Mit sich selbst befreundet sein

Wort zum Tage
Mit sich selbst befreundet sein
05.02.2015 - 06:23
05.01.2015
Pfarrerin Kathrin Oxen

Ich kenne sie schon ziemlich lange. Ich bin eine von denen, die weiß, wie sie mit siebzehn war. Ich kenne alle ihre Lebensstationen. Ich bin auch die Umwege und Irrwege mitgegangen. Die Krisen haben wir zusammen bewältigt und die Glücksmomente erlebt. Ich weiß, dass sie am allerliebsten Erdbeermarmelade auf dem Brötchen isst und eine ganz bestimmte Kaffeesorte bevorzugt.
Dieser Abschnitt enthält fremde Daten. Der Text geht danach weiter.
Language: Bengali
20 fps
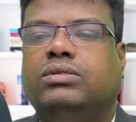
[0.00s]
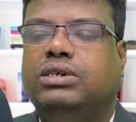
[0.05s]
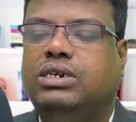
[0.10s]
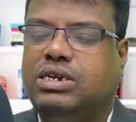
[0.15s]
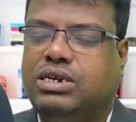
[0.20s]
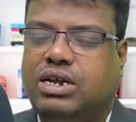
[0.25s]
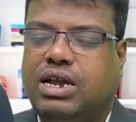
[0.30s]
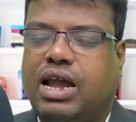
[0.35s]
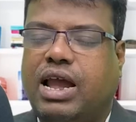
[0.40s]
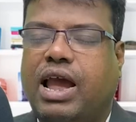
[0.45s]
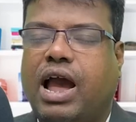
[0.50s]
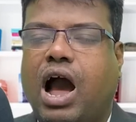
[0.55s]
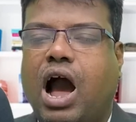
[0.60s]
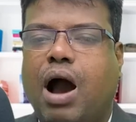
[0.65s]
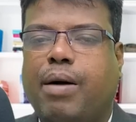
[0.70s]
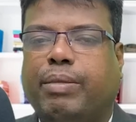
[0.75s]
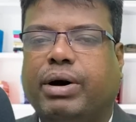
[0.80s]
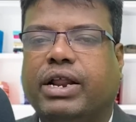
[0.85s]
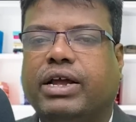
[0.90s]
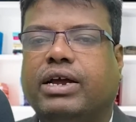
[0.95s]
ঠিক
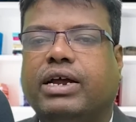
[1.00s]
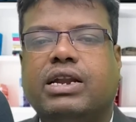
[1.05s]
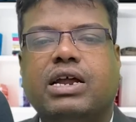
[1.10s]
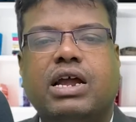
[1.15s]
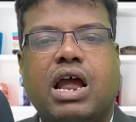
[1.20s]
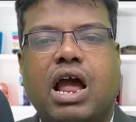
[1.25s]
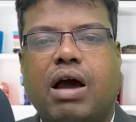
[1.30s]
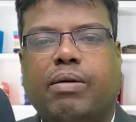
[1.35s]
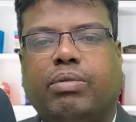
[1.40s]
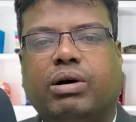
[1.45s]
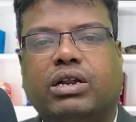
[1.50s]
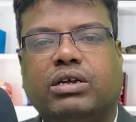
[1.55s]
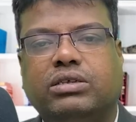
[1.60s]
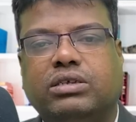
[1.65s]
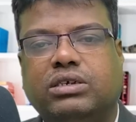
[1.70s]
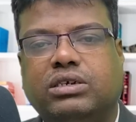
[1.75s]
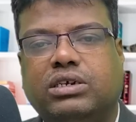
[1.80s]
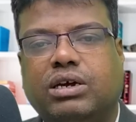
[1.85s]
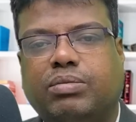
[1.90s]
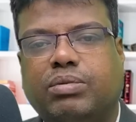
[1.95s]
আমার এখানে অ্যাভারেজ
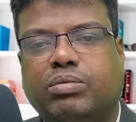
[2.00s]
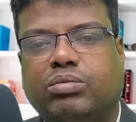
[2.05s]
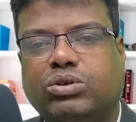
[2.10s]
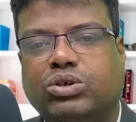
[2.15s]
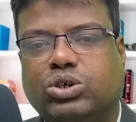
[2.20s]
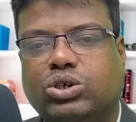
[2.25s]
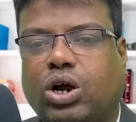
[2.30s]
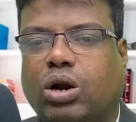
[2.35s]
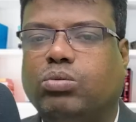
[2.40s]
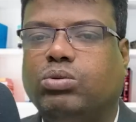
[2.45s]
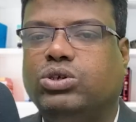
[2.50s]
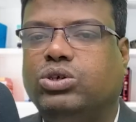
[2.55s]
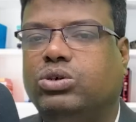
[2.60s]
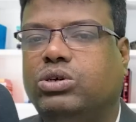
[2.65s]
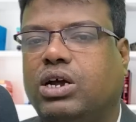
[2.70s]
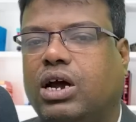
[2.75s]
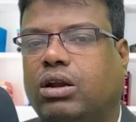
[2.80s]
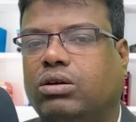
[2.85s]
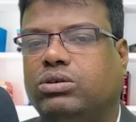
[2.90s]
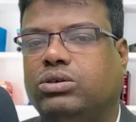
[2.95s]
হিসাব এবং
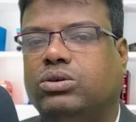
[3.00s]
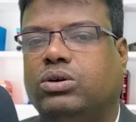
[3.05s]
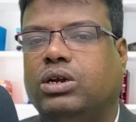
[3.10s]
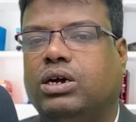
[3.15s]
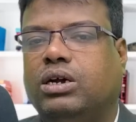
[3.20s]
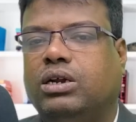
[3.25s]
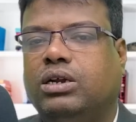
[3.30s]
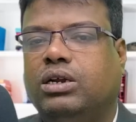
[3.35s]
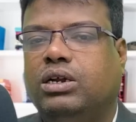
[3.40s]
সর্বজনীয় আলোচনা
Dass sie den Geruch von Wäsche liebt, die draußen gehangen hat und es ihr gut geht, wenn sie am Meer ist. Hunde kann sie nicht leiden, aber sie würde sich immer wieder eine Katze anschaffen. Ich kenne ihre Träume und weiß auch einiges, was sie sonst lieber für sich behält. Denn sie behält ja gerne auch mal etwas für sich und macht einige Dinge am liebsten mit sich selbst aus. Ich habe Verständnis dafür, dass ihr manchmal alles zu viel wird. Ich weiß, womit ich ihr eine Freude machen kann.

 

Eine richtig gute Freundin könnte das alles so sagen. Unter der Voraussetzung, dass man sich schon lange kennt und die Freundschaft über viele Jahre und Jahrzehnte Bestand hat. Aber wie viele Leute gibt es, die mich schon mit siebzehn kannten und mit denen ich heute noch in Kontakt bin? Freunde und Freundschaft sind wichtig. Sie werden sogar immer wichtiger in einer Zeit, in der man nicht mehr einfach so Menschen hat, die einem nahestehen. Gute, dauerhafte Freundschaften sind etwas besonderes – und bleiben etwas, das man nicht machen kann.

 

Vielleicht muss man woanders anfangen: Bei sich selbst. So oder so ähnlich wie eine gute Freundin könnte ich mich doch auch selbst einmal betrachten. Schließlich kenne ich mich garantiert schon seit dem Sandkasten. Für den Philosophen Wilhelm Schmid ist die „Selbstfreundschaft“ sogar die Voraussetzung dafür, sein Leben gelingend und erfüllt zu gestalten. „Selbstfreundschaft“ – ein schöner Begriff! Um gleich ein Missverständnis auszuräumen: Damit ist nicht die Art von Selbstliebe gemeint, zu der die üblichen Kalendersprüche einen ermuntern wollen. „Nur wer sich selbst liebt, kann andere lieben“ - das stimmt. Und in der Bibel steht: „Du sollst deinen Nächsten lieben wie dich selbst“.

 

Aber das gelingt nur, wenn mein Verhältnis zu mir selbst so ist, wie das zu einer guten Freundin. Die kennt mich gut. Die weiß, dass ich liebenswert bin. Die weiß aber auch, dass ich meine Schwächen habe. In der Freundschaft zu mir selbst gibt es starke Stunden und ganz schwache Momente. Und auch diese Freundschaft muss ich pflegen. Ich könnte mich eigentlich mal wieder mit mir verabreden und eine Tasse Kaffee mit mir trinken gehen.